Pilar the oldest of the three, unlike Antonio, doesn’t care for the names of people she never met, Pilar loves the land a majestic paradise that she promised her father she would never sell. La Oculta is described as: “the infinite colors of the flowers and fruits, with the breezes…with the buzzing of the cicadas at midday, with the flight of the cranes, the parrots and butterflies” (p.25).

This Garden of Eden though full of magic and peace is contrasted by other places beyond the Colombian mountains.

The disparity of Latin American traditions with the modernity of America and the relationship with space and place are illustrated by Antonio’s partner Jon an artist in New York. Jon is not entirely sure why Antonio has such an affinity for a place that is too hot, where the people are too nice, and where the family is always together. But Antonio reveals to us his love for this place saying:

A person gets used to a body the way one gets used to a farm or a landscape: there is something comforting about always seeing the same thing every day…As La Oculta will always be my home, the only place I feel is my own, joined to me like a limb (p.181).

While a place can elicit such feelings of belonging and affinity, it can drive others away like it did with Eva. Eva the younger sister experiences the most traumatic event of her life during a stay in the farm and with this unveils the tragedies that have happened in Colombia. La Oculta’s striking paradise is contrasted with the reality in which many of Latin America has drowned in: violence. Hector Abad splashes us with the cold hard reality of the kidnappings, murder, and injustices of a land that has been mutilated by those responsible for the well-being of the people; the government. How can one love a land that is barren that starves its own people to death? How can citizens be expected to have an appreciation, a responsibility towards a place, a space that instead of giving and producing has taken so much from them? Eva grounds us in this reality, and asks her older sister Pilar if it is worth sacrificing so much for a place that can end up killing you?

Everyone has an Oculta, a paradise and a nightmare that hides the deepest and darkest secrets of our family. While some like Antonio are fascinated by genealogy and embrace phantoms, others like Pilar don’t care for last names or dead ancestors but only to preserve the land. Yet Eva, unlike her siblings doesn’t want to carry the burden of the family’s legacy any longer saying, “property ties us down” and sometimes the knot is too tight to let us breathe (p.354). But others grasp on the idea of rebuilding what inevitably is falling down. Buildings deteriorate and no matter how much you try to keep up you’ll soon go down with them. At the end when the trees are cut, when the macaws fly away, and the lake has been drained, only a skeleton “white as chalk” looking back at us remains (p.463).

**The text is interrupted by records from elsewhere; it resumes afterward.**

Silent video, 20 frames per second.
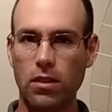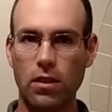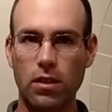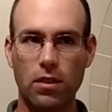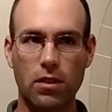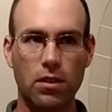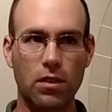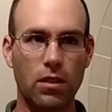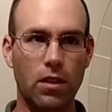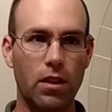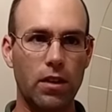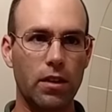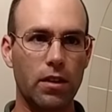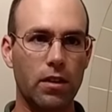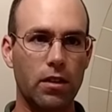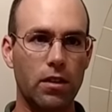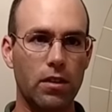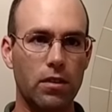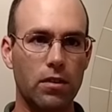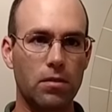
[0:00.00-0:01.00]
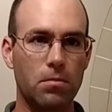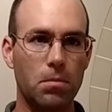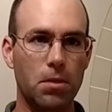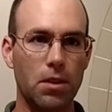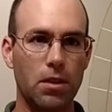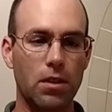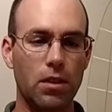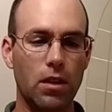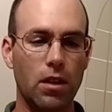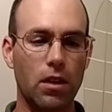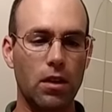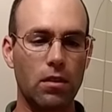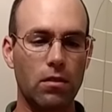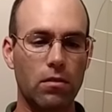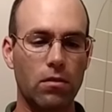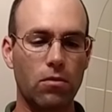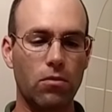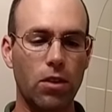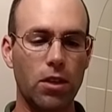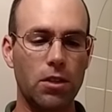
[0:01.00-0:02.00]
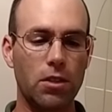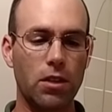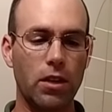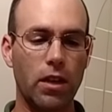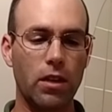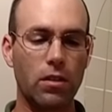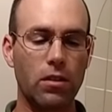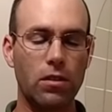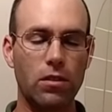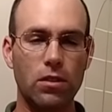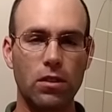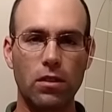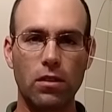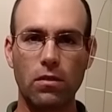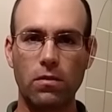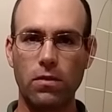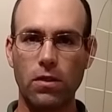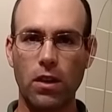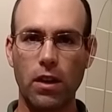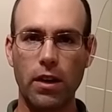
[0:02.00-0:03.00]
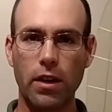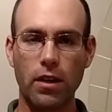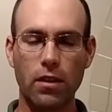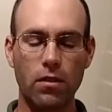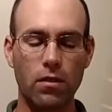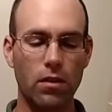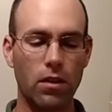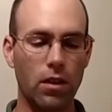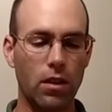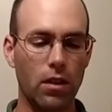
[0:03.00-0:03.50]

like Slanic get to be uh, quite challenging to fly in.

Nostalgia “is an ache to return” and this ache is carried by the familiarity not only of places but also of language (p.113). Anne McLean’s careful interpretation and translation, extends the savory language of so many Latin American writers by still maintaining words that captivate us with mystery. Like little bread crumbs words such as: sancocho, guacharacas, guanábana, currucutú, colerín calambroso, bambucos, porros, pasillos and others keep the characters’ true personality of expression present. This translation extends the meaning into English, while preserving the eternal musicality of the Spanish language. As our life is interpreted and expressed by language, there is also a part of us that gets left in the places we experience. We carry these places inside us because they keep a piece of our soul. Perhaps that is why we are always aching to return.